In today’s podcast we’ll be discussing Tires and Extreme Heat.
We have discussed the effects of cold weather on tires many times, but with the hot summer weather upon us (aka “the Dog Days of Summer“), we thought it would be an excellent time to discuss the effect of extreme heat on tires and vehicle control.
According to the national highway safety administration in 2017, there were 3.2 trillion miles put on tires in the US and 738 motor vehicle traffic fatalities in tire-related crashes. Many of these crashes are preventable through proper tire maintenance— including tire inflation, among other tire factors.
To put it succinctly, the only connection between you and mother earth is your tires. Keep in mind that the tires don’t support the vehicle load. The pressurized air inside the tire supports the weight of the vehicle. The tire is just the container; this might sound obvious, but it is critical to understand.
Heat and Tires
Tire pressure will increase as the outside air temperature rises; tire pressure will go up approximately one pound for every 10 degrees Fahrenheit. Tire pressures are a vehicle characteristic that needs monitoring often. The Tire Pressure Monitoring System will warn the driver when the tire pressures are low but do not supply a warning when the pressure is too high.
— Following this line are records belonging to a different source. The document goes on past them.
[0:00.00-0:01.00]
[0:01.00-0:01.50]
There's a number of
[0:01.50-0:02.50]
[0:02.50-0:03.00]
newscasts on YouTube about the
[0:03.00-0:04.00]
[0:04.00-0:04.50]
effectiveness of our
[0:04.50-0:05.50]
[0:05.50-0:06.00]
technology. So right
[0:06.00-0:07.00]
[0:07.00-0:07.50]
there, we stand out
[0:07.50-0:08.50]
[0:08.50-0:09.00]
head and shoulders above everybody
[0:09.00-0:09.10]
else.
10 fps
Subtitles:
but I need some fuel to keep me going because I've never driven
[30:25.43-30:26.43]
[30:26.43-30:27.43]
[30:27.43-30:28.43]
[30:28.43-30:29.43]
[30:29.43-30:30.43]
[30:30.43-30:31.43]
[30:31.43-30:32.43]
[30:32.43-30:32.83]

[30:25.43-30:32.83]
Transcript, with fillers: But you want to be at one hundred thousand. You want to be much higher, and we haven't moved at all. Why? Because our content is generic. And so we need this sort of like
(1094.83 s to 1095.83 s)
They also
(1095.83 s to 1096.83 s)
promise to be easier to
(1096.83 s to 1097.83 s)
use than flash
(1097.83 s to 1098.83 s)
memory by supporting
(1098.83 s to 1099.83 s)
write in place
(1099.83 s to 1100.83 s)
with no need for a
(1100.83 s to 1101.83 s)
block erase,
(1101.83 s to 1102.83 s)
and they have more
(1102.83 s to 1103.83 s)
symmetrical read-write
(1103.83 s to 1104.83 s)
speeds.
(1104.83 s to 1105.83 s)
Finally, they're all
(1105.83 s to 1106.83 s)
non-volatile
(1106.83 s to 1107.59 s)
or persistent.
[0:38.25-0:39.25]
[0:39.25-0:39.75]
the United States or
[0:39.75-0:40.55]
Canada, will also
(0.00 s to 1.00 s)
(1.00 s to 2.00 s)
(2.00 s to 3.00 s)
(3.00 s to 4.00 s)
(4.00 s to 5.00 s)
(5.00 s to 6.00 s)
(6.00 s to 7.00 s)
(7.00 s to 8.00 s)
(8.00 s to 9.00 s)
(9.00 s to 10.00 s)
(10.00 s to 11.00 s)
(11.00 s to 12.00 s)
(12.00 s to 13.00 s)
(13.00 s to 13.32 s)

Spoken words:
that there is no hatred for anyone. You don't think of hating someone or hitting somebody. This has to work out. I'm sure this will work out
Excessive heat will over-inflate the tires. Over-inflated tires can lose traction because the shape of the tire becomes deformed by extreme air pressure, decreasing the tire’s footprint on the road, limiting traction and stability. The tires can be more prone to damage. An over-inflated tire is stiffer and can cause loss of control when they come in contact with common road hazards like potholes.
We suggest that you look at the Temperature letter on your tire. The temperature grades are an indication of a tire’s resistance to heat. Sustained high temperature (for example, driving long distances in hot weather), can cause a tire to deteriorate, leading to blowouts and tread separation.
According to Tire Rack
The Uniform Tire Quality Grading Temperature Grade indicates the extent to which heat is generated or dissipated by a tire. If the tire is unable to dissipate the heat effectively or if the tire is unable to resist the destructive effects of heat buildup, then its ability to run at high speeds is reduced. The temperature grade is given by measuring a loaded tire’s ability to operate at high speeds without failure by running an inflated test tire against a large diameter high-speed laboratory test wheel.
Temperature Grades Speeds in MPH:
- Over 115
- Between 100 to 115
- Between 85 to 100
The speeds may seem excessive; however, these conducted tests are with a driver and no extra load. An SUV with 3 to 4 passengers and luggage, or in a security situation, armor, creates a much different test scenario. We strongly suggest always to have A-rated tires, plus daily evaluation of the tire pressures.